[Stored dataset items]
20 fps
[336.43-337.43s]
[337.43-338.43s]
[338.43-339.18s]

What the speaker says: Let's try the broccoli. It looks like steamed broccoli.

* * *

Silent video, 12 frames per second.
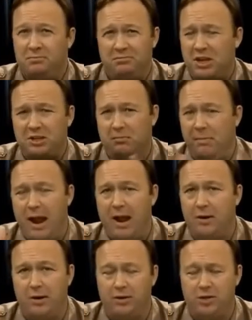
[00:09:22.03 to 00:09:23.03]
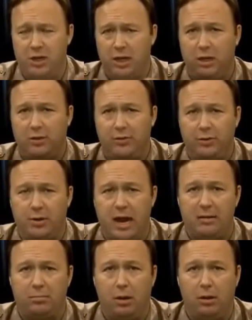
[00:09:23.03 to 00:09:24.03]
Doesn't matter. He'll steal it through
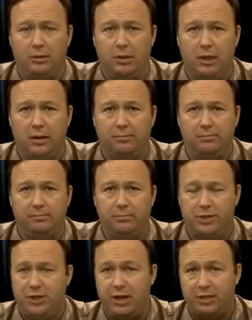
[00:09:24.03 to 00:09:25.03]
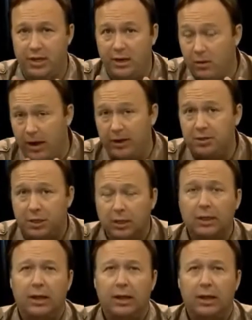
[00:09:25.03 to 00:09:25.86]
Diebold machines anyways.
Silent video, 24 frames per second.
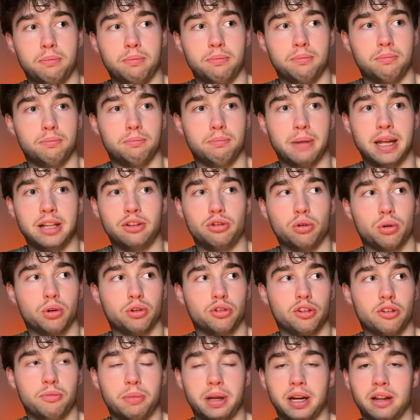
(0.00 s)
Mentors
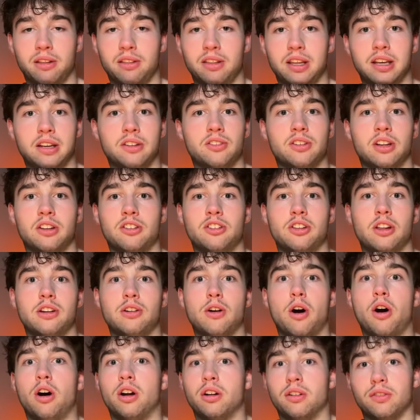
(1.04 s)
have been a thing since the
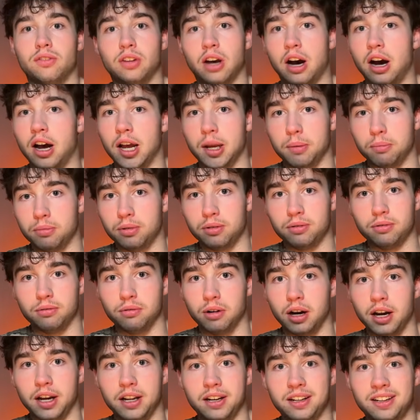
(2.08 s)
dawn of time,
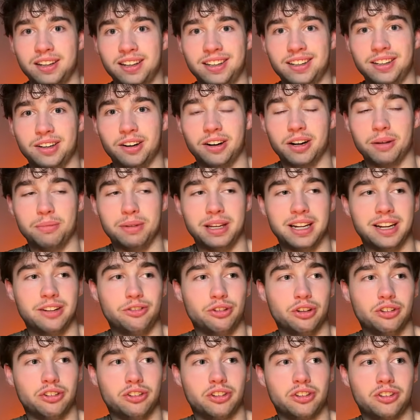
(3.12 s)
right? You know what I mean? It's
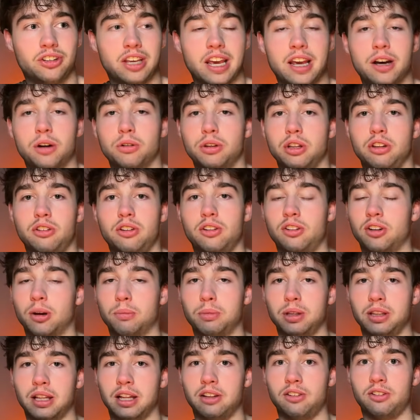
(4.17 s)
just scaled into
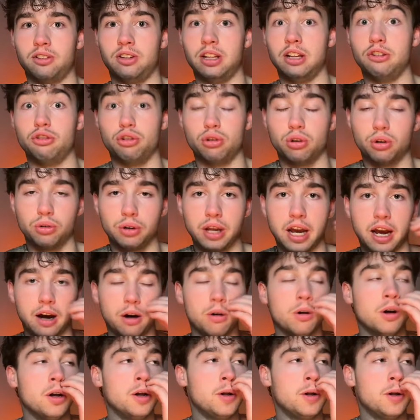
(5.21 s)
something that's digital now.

*WHAT YOU SHOULD DO:* How many lines of the data hold the string "frames"? Reply with the number alone.

*EXPECTED OUTPUT:* 2